• [YOUR ASSIGNMENT]: All lines from the one containing "[00:00:03.75]" through the final line of the records below should be reproduced exactly, with the pictures left out.

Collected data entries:
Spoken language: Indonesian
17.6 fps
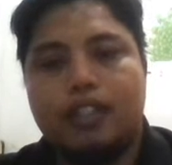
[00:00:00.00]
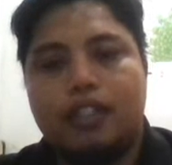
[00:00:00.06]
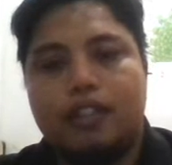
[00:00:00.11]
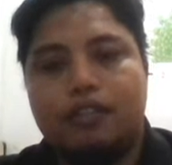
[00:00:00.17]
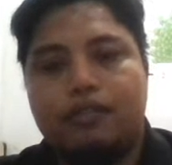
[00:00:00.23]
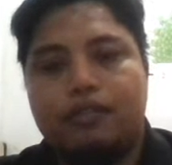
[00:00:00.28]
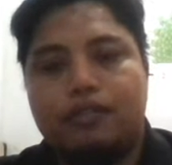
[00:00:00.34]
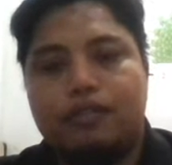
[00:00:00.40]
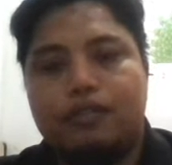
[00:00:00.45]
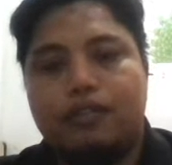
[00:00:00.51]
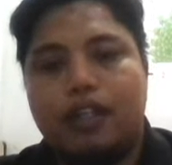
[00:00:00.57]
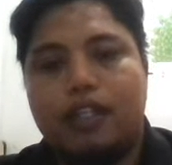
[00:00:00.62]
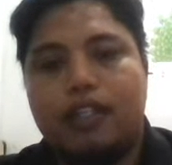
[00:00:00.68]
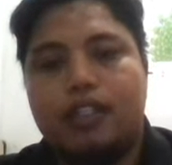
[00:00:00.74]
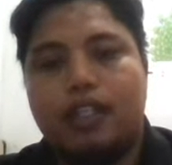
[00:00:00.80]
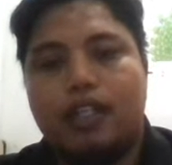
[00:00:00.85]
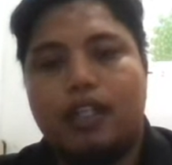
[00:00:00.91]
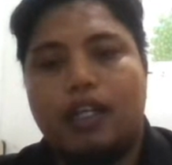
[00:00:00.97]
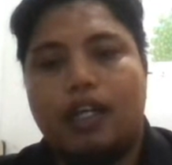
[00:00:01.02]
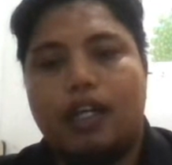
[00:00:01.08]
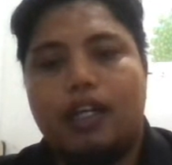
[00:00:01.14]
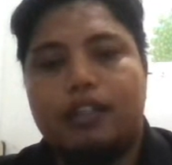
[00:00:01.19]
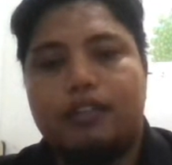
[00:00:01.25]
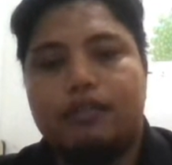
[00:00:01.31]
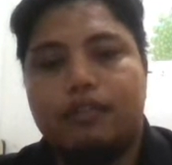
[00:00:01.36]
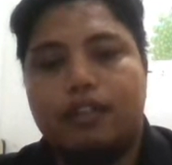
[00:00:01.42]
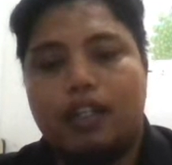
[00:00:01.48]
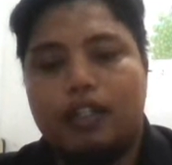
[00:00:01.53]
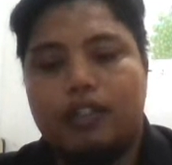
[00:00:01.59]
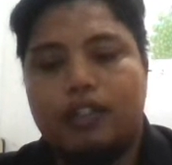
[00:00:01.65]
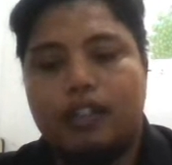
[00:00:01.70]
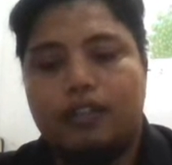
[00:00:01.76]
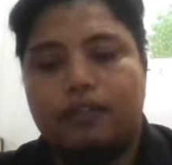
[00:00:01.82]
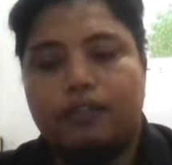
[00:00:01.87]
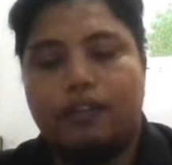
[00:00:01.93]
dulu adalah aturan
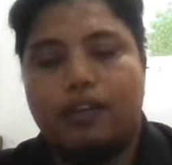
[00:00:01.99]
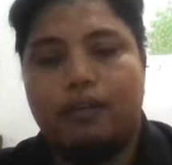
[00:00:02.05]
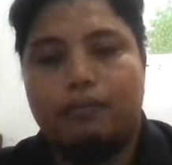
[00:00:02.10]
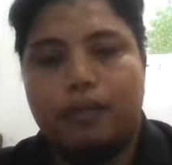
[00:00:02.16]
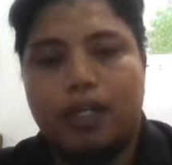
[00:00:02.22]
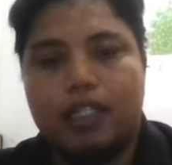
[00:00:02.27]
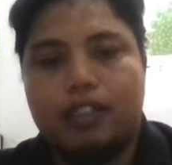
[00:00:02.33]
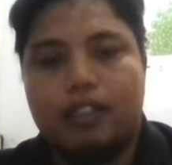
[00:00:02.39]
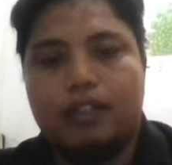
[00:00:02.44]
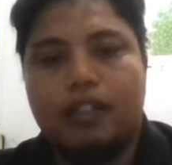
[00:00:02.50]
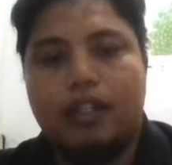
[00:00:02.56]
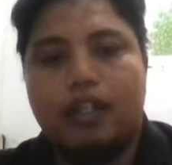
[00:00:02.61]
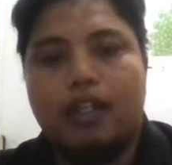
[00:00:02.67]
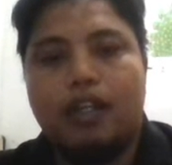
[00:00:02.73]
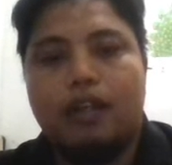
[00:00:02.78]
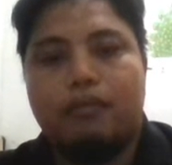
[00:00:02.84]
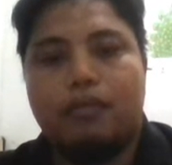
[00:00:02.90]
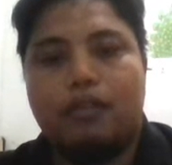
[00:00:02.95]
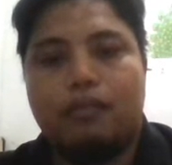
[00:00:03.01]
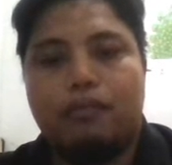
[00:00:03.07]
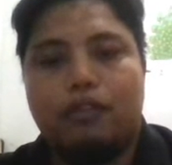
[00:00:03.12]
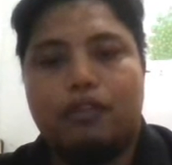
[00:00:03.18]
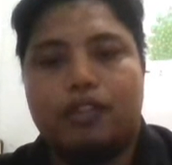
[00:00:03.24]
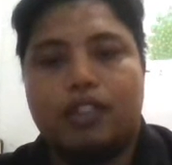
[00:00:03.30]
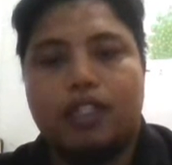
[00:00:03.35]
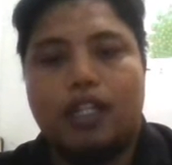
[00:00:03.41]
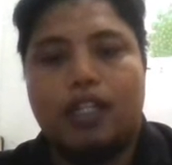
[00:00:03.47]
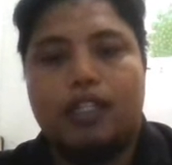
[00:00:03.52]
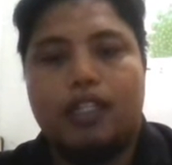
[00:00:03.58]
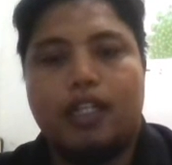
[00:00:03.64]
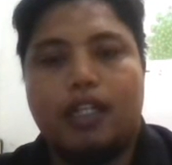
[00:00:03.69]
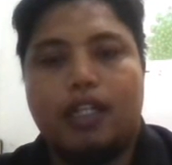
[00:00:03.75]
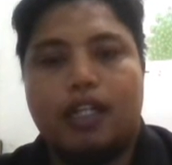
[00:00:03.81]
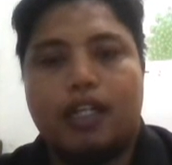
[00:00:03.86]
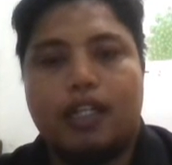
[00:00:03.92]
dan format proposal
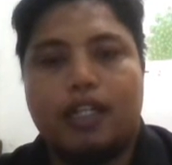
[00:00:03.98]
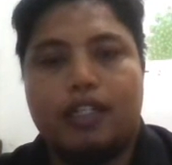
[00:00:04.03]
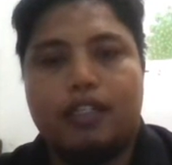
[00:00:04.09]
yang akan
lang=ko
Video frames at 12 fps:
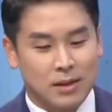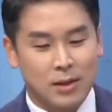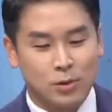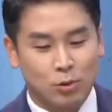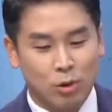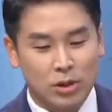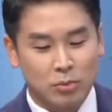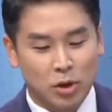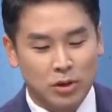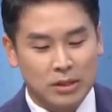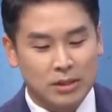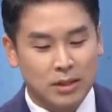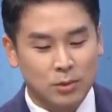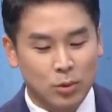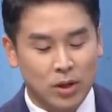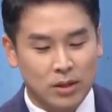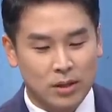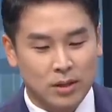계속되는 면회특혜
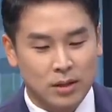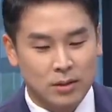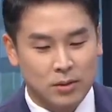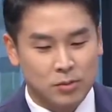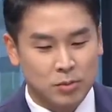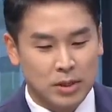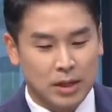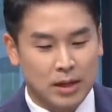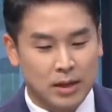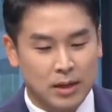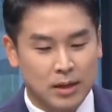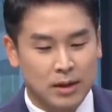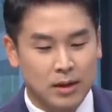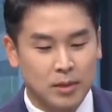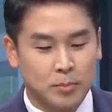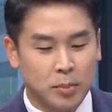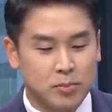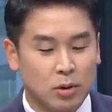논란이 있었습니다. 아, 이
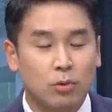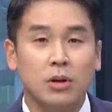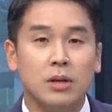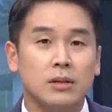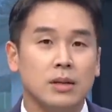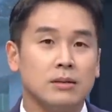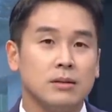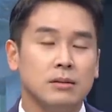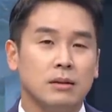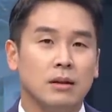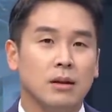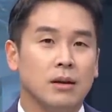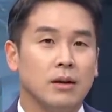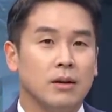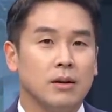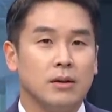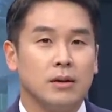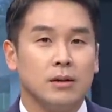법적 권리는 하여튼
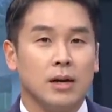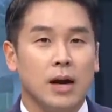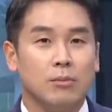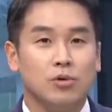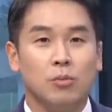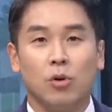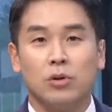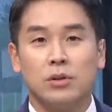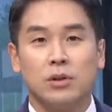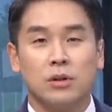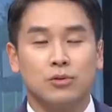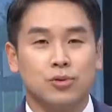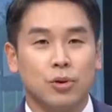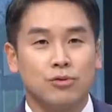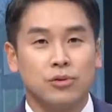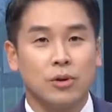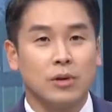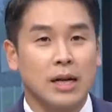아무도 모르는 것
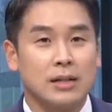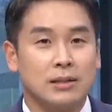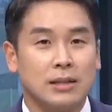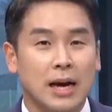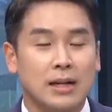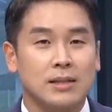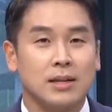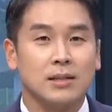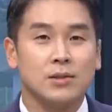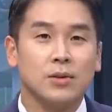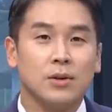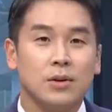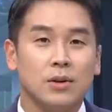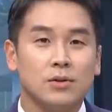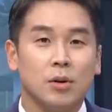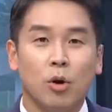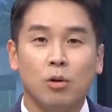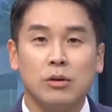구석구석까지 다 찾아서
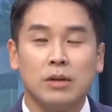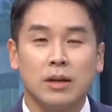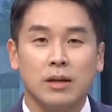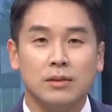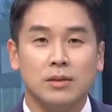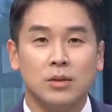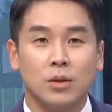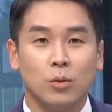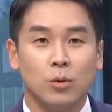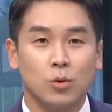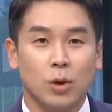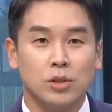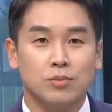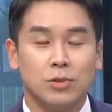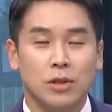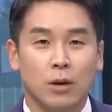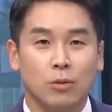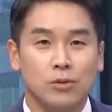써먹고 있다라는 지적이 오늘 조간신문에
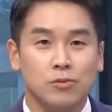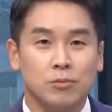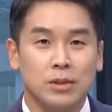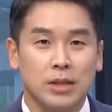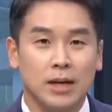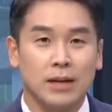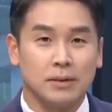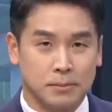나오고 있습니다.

• [EXERCISE RESULT]:
[00:00:03.75]
[00:00:03.81]
[00:00:03.86]
[00:00:03.92]
dan format proposal
[00:00:03.98]
[00:00:04.03]
[00:00:04.09]
yang akan
lang=ko
Video frames at 12 fps:
계속되는 면회특혜
논란이 있었습니다. 아, 이
법적 권리는 하여튼
아무도 모르는 것
구석구석까지 다 찾아서
써먹고 있다라는 지적이 오늘 조간신문에
나오고 있습니다.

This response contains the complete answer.